Nine people died in the three days when more than 100 avalanches hit Austria, officials said on Sunday, in hazardous conditions followed by hot weather for heavy snowfall.
Most of the avalanches hit the western Tyrol region, and Friday alone saw five fatalities, rescue services said.
Police said an incident had claimed the lives of a group of Swedish skiers accompanied by a mountain guide in the vicinity of Ischgl, near the Swiss border.
Only one man survived among the guide and four of the group; luckily, he managed to call for help and was rescued by airlifting via helicopter.
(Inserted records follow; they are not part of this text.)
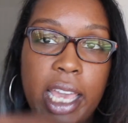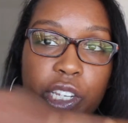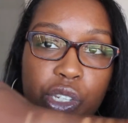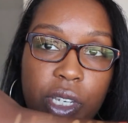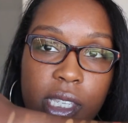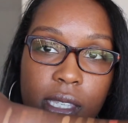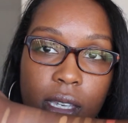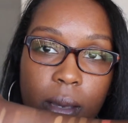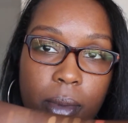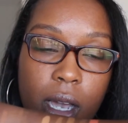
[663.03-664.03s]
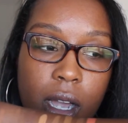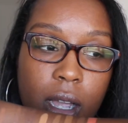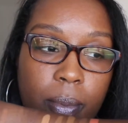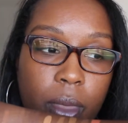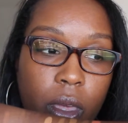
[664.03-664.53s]
As you can see on my
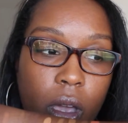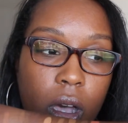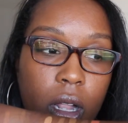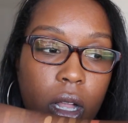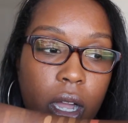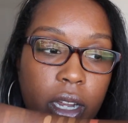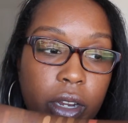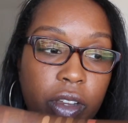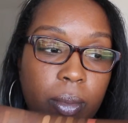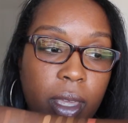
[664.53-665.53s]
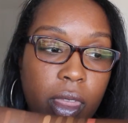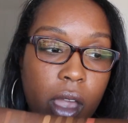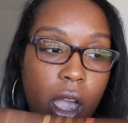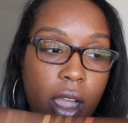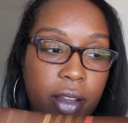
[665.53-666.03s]
arm, they all are creamy.
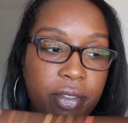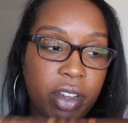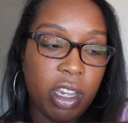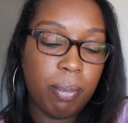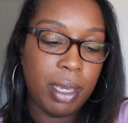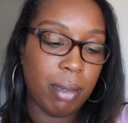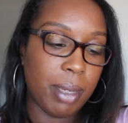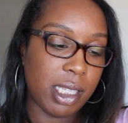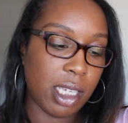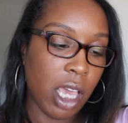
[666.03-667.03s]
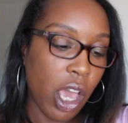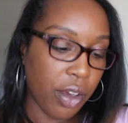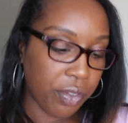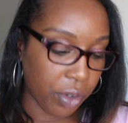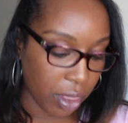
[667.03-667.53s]
They are very pigmented.
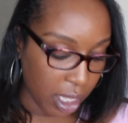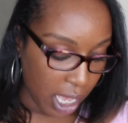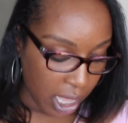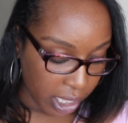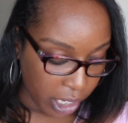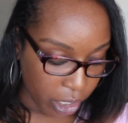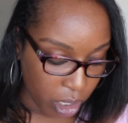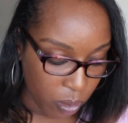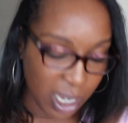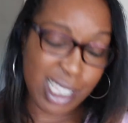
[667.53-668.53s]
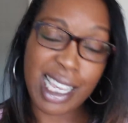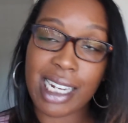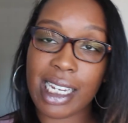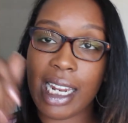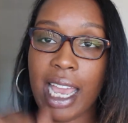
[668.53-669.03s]
For the LA Girl ones,
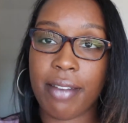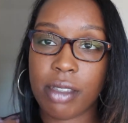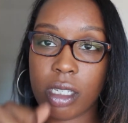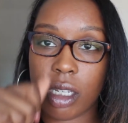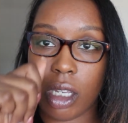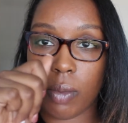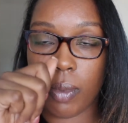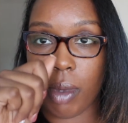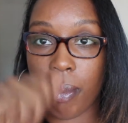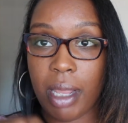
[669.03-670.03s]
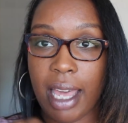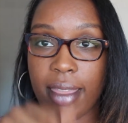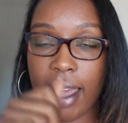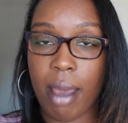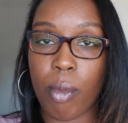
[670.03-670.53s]
I did have to
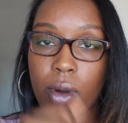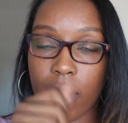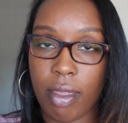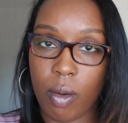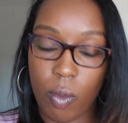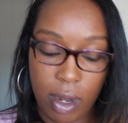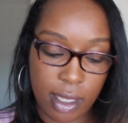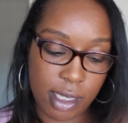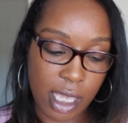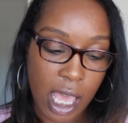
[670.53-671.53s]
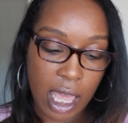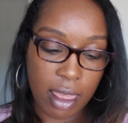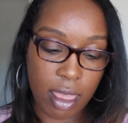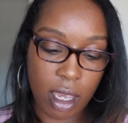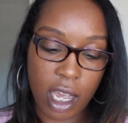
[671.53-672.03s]
apply that more than once.
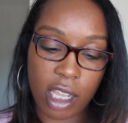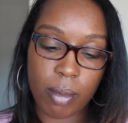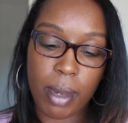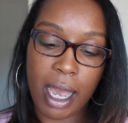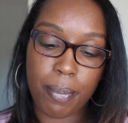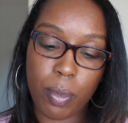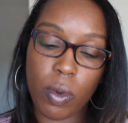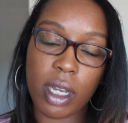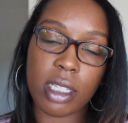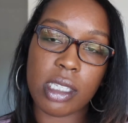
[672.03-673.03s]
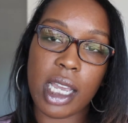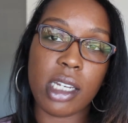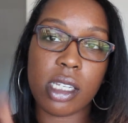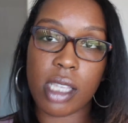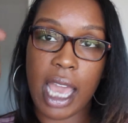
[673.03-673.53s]
The Colourpop ones,
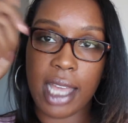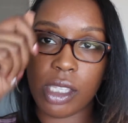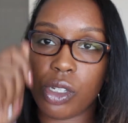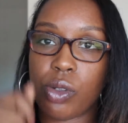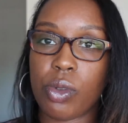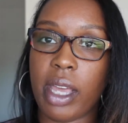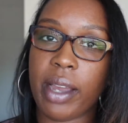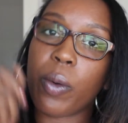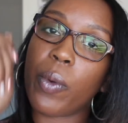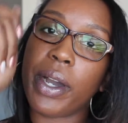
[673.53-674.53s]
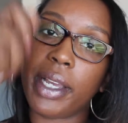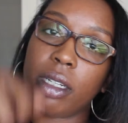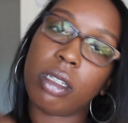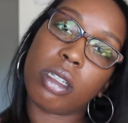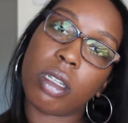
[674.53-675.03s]
I just had to do like
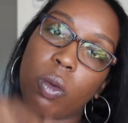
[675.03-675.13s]
one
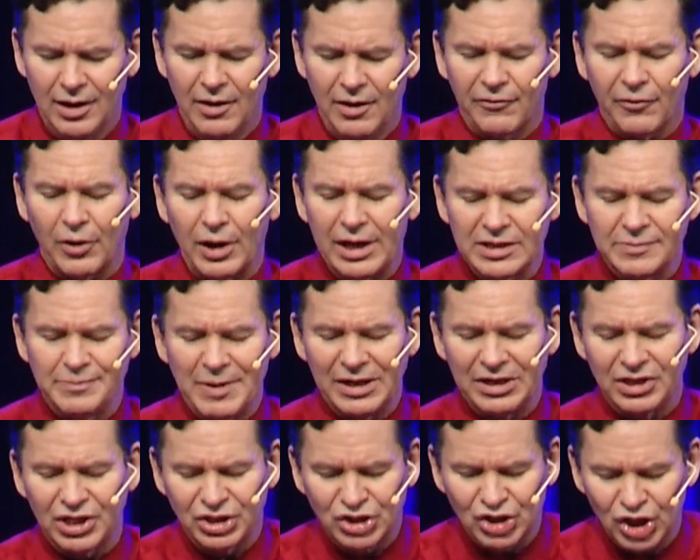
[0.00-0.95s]
For it has been
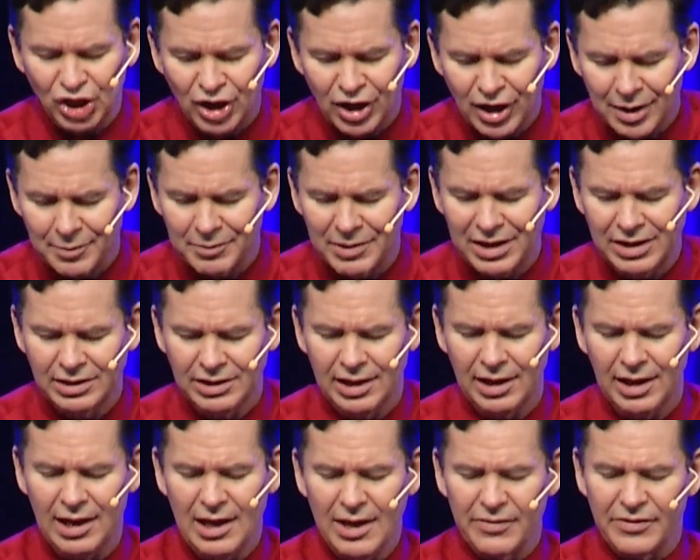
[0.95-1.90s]
determined
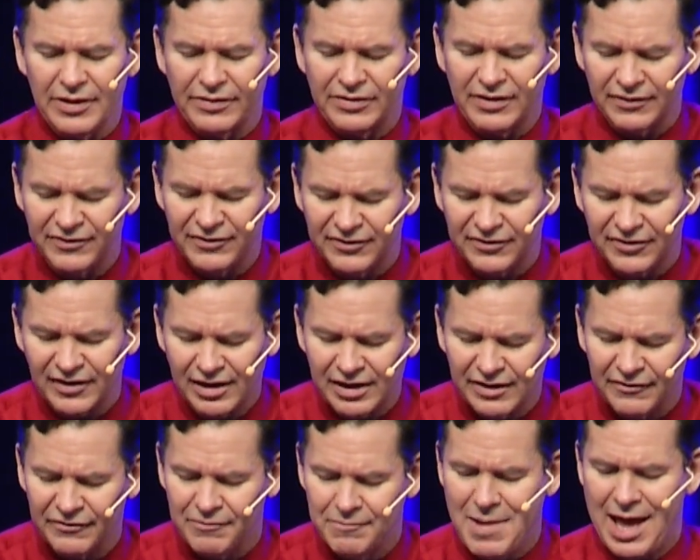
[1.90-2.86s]
that the Son
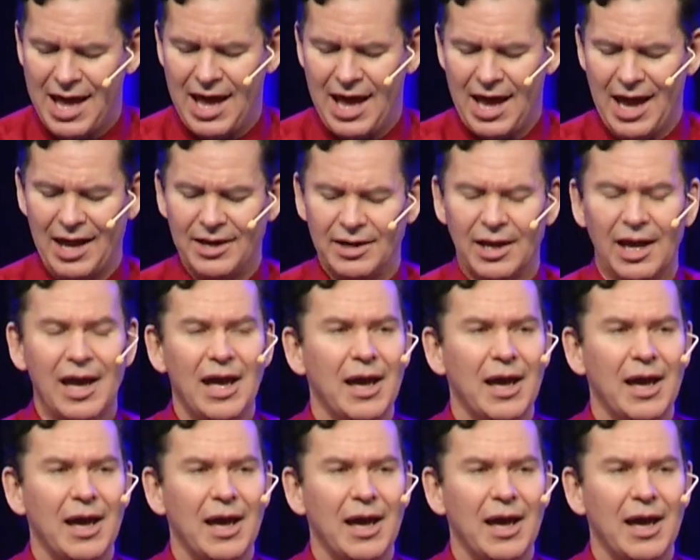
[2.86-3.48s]
of Man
Tyrol police reported that a 60-year-old man and his 61-year-old wife were hit while cross-country skiing near the village of Aufach.
As Austria suffered from snowfall, an experienced skier of 43 was killed in the famous Vorarlberg region; also, five winter sports enthusiasts were buried in snowfall at the main resort of Soelden but were all rescued.
Recent years have seen avalanches claim around 20 lives a year in Austria, fewer over the past two years after the pandemic vastly reduced the numbers of skiers.
Police reported, on Saturday, an avalanche hits Switzerland in Reckingen in the south-eastern wallies; a 68-year-old man died at the spot while the second person was injured brutally.
The avalanche also caught a group of four Italian hikers; two of them were quickly found and rescued from the snow by the other two. One among them died at the spot, and the other was saved by airlifting to the hospital.
According to a provisional report released on Friday by the MeteoSwiss Weather Service, 45 people have been hit by avalanches so far this winter.
It urged people to be “careful, careful, careful”.
On Thursday, one person died, and several others were injured in avalanches in Switzerland’s Graubunden region, which borders Austria’s Tyrol.